Why do we carve pumpkins at Halloween?

People made lanterns to ward off evil spirits wandering the Earth on Halloween night. Originally, carved turnips were used as Samhain lanterns, but when Irish Catholics came to America, they started to use widely available pumpkins.

Why is it called a Jack-o'-Lantern?

According to legends, there once lived a man named Stingy Jack. He was a drunk and a manipulator who tricked the devil so many times, that after his death the devil left him on earth at night with nothing but single burning coal to light his path. Jack put the coal into the lantern carved from a turnip and continued to wander in the dark. That's how the Jack-o'-Lantern legend was born.

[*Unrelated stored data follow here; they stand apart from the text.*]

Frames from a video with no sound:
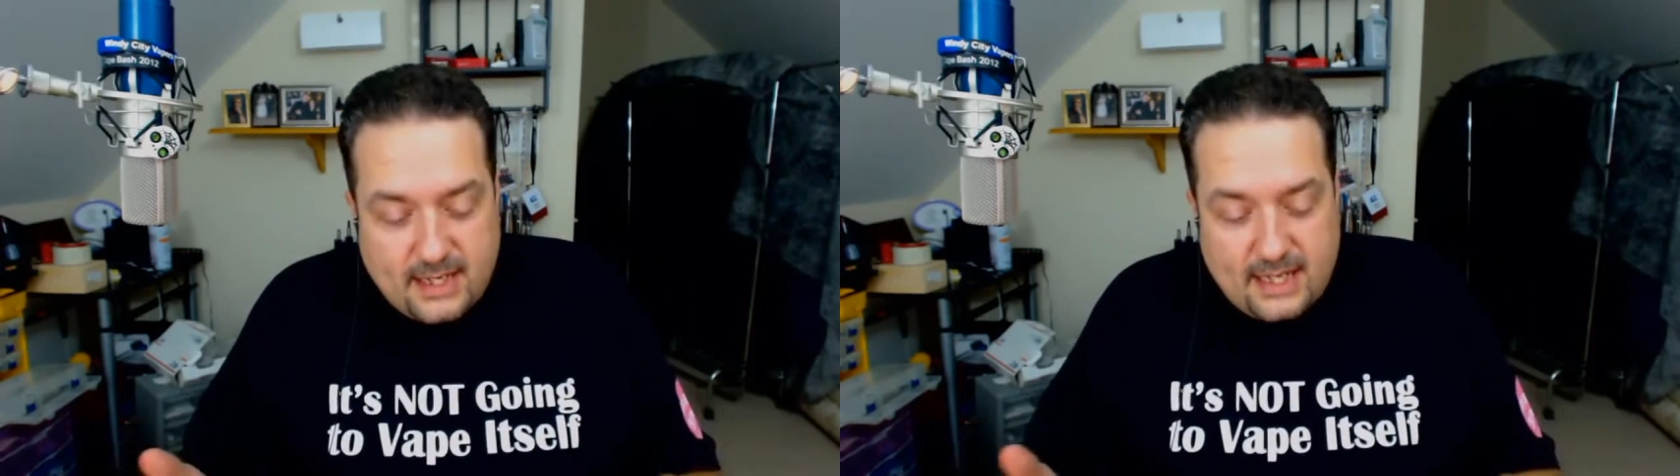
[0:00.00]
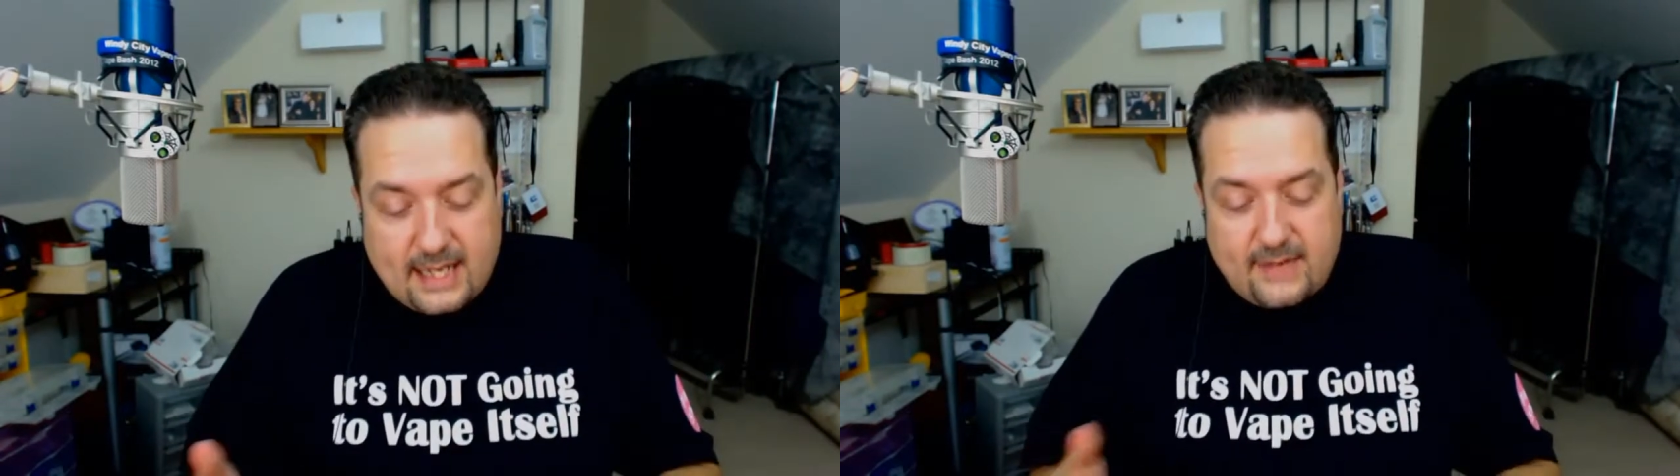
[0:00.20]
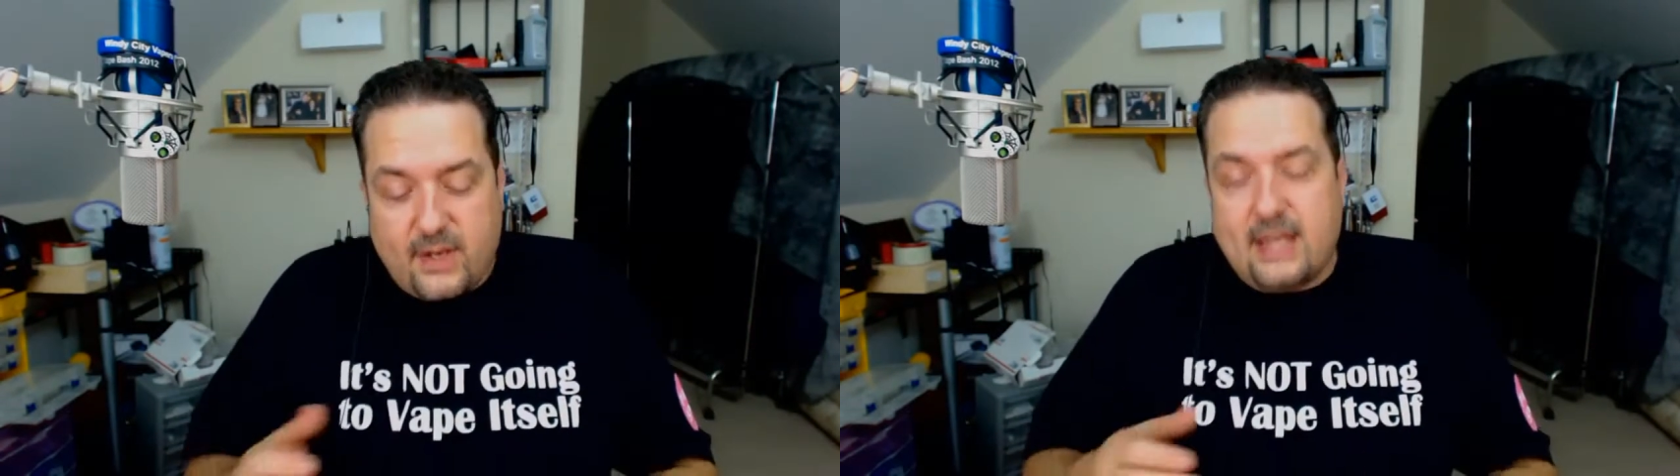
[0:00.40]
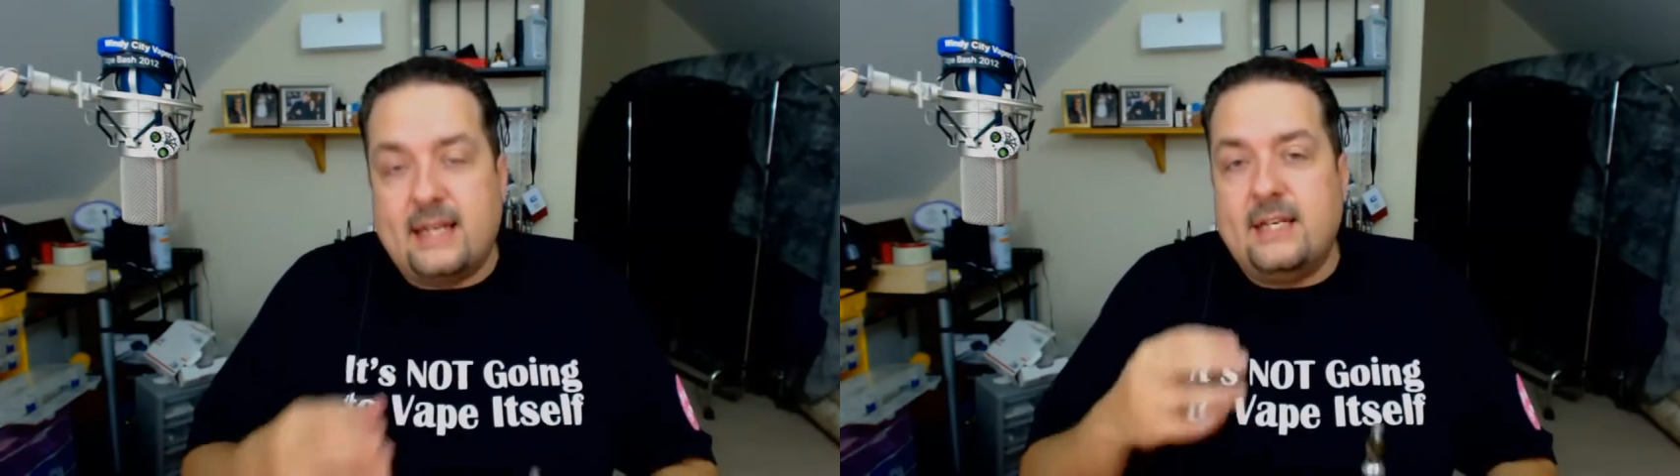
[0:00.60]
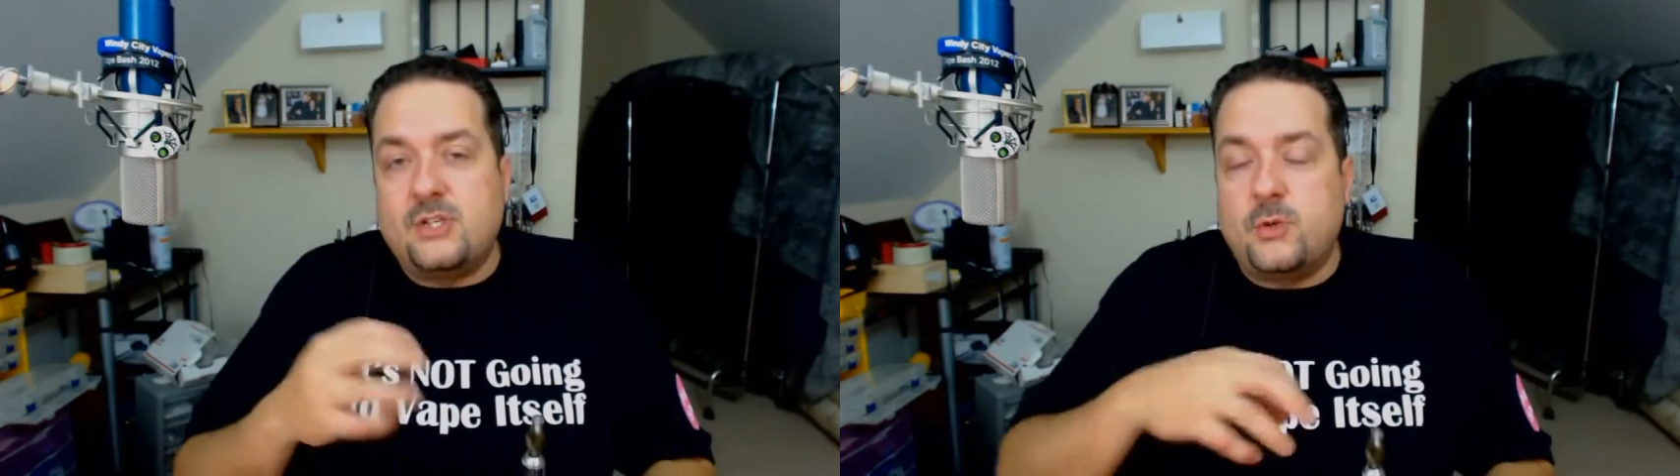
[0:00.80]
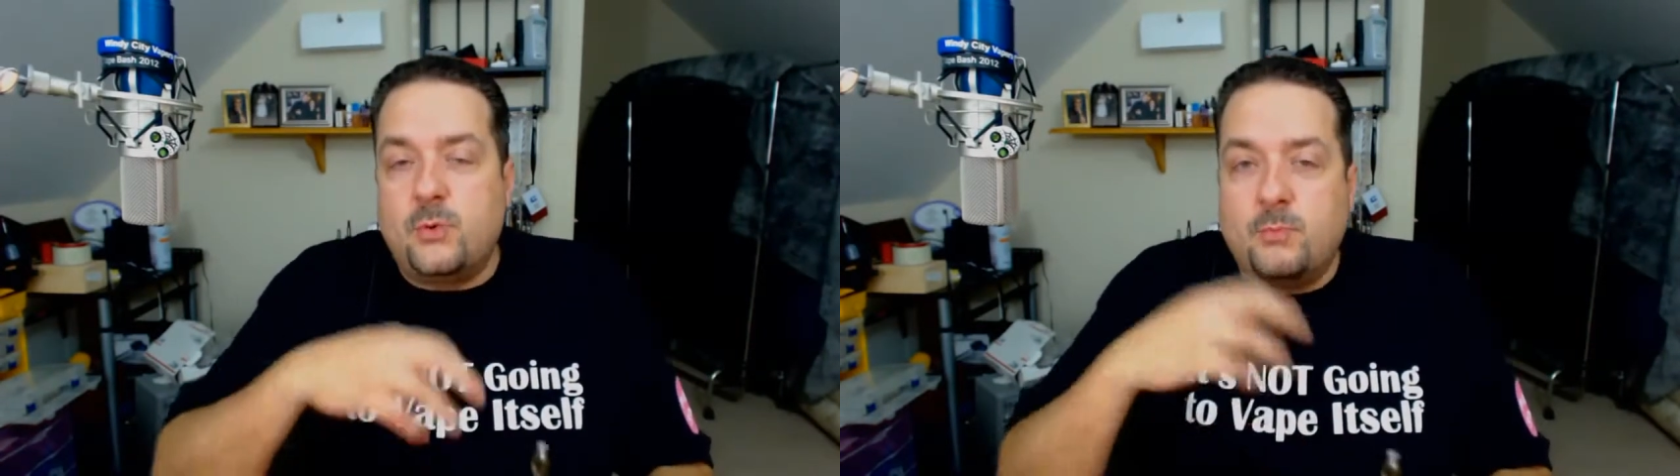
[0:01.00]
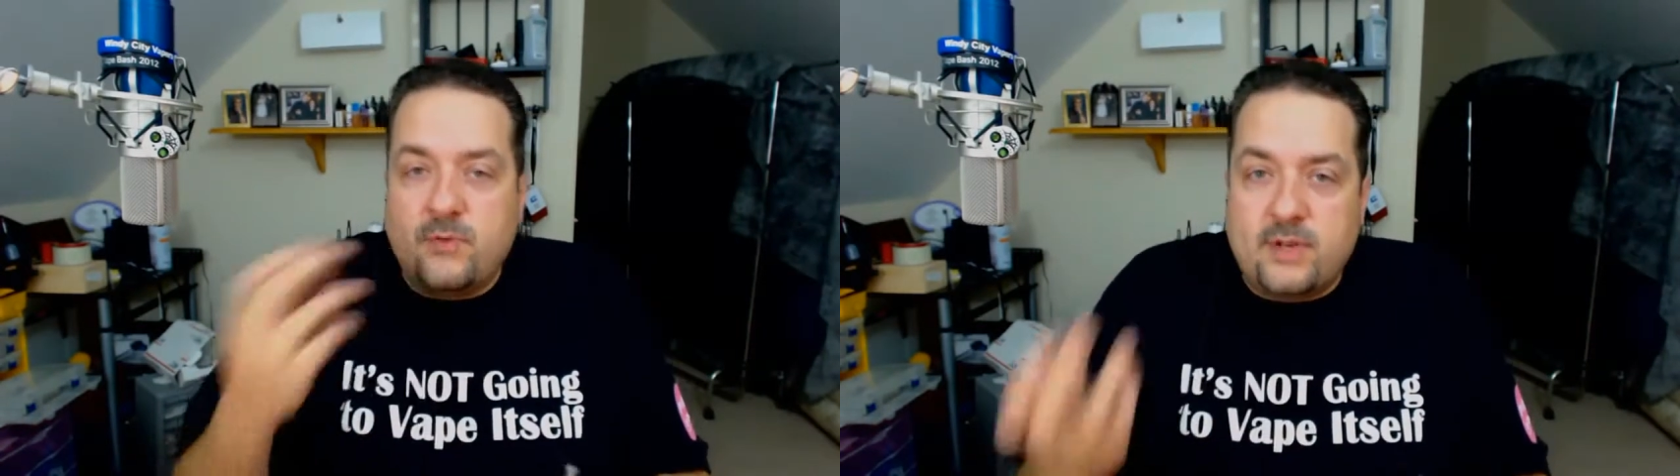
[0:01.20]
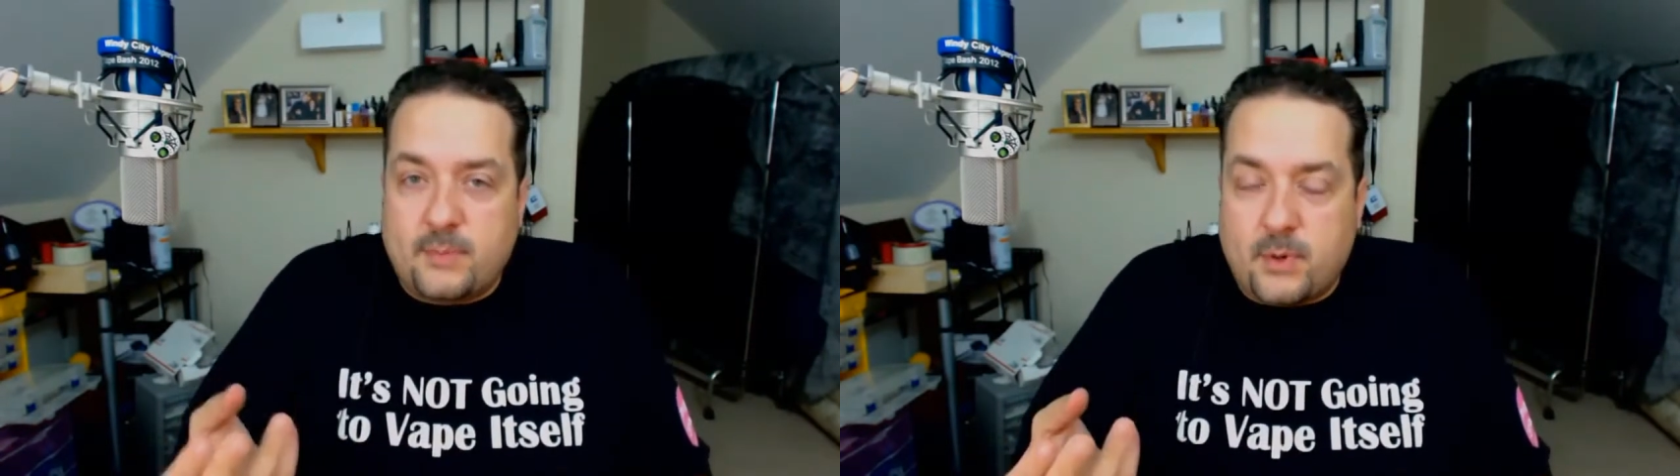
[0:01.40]
I never had an issue
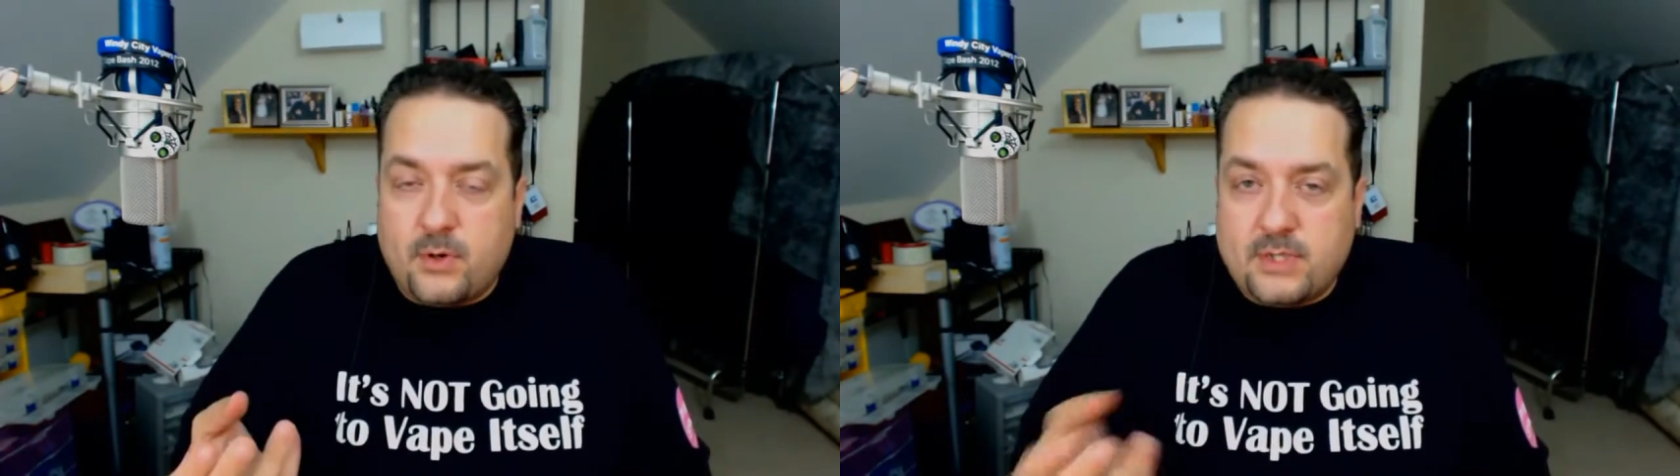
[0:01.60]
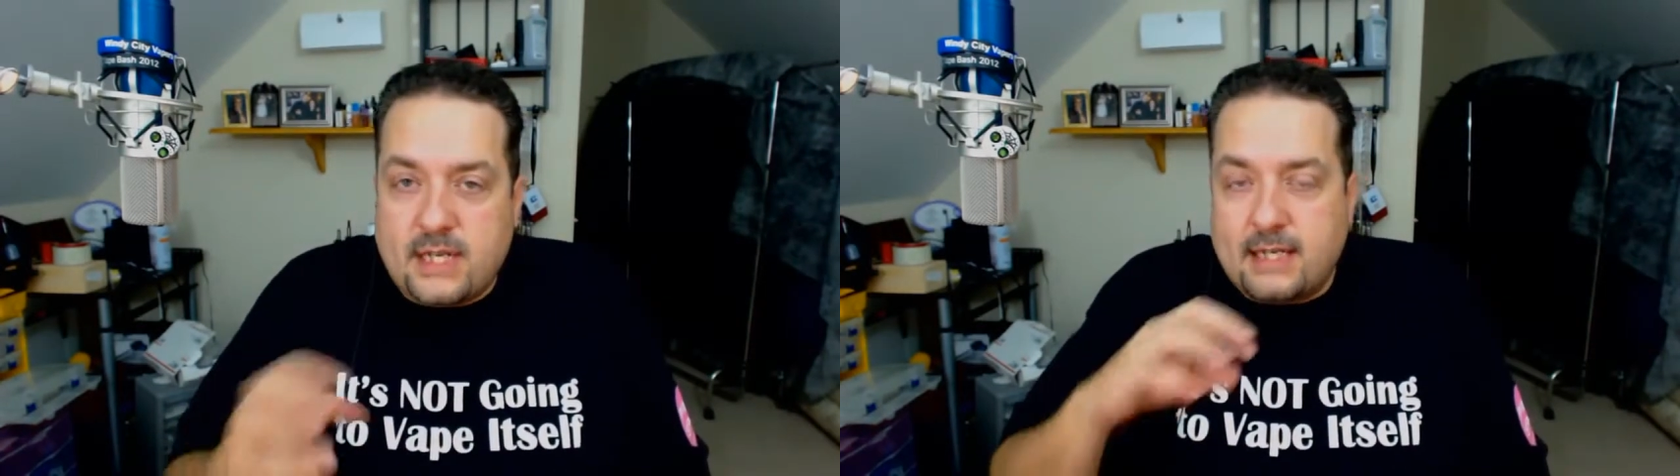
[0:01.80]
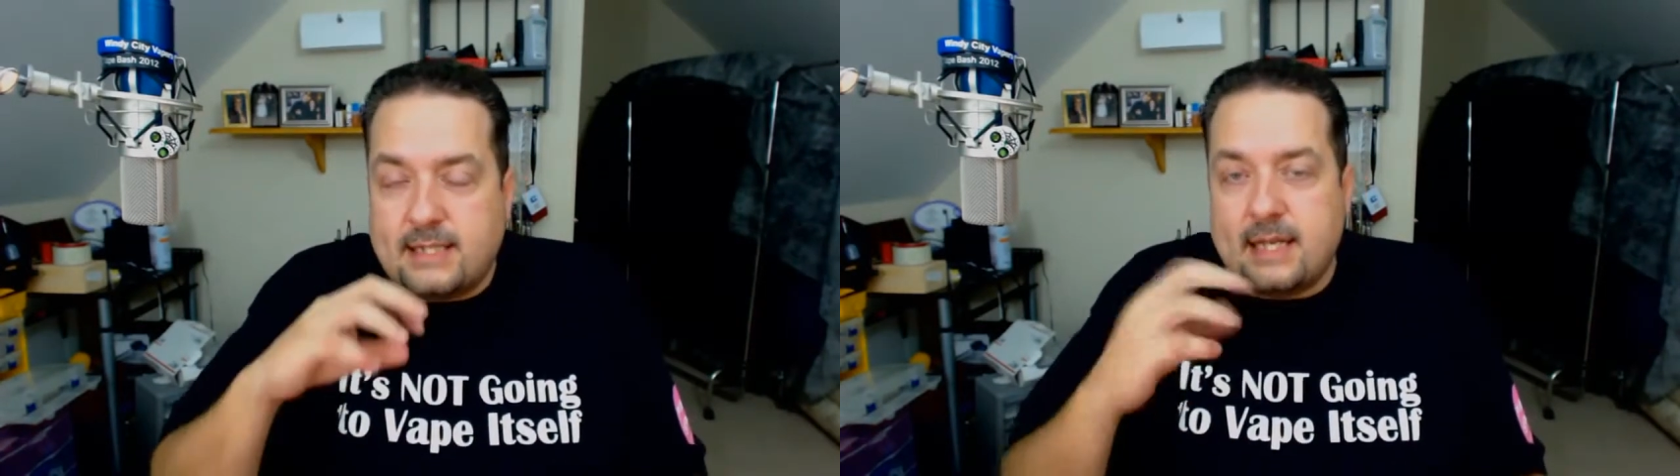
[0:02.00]
removing a Pro Tank,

Flickering of the Halloween lanterns resembled the paranormal phenomenon called will-o'-the-wisp (or foolish fire). Will-o'-the-wisp was a strange light seen at night over the bogs. People believed either fairies or ghosts were trying to mislead travelers by conjuring the eerie glow. It was later explained that the light is a result of ignited gases from decomposing mulch. 

After a while, Stingy Jack legend and the particular spelling of will-o'-the-wisp phenomenon merged together and became known as Jack-o'-Lantern.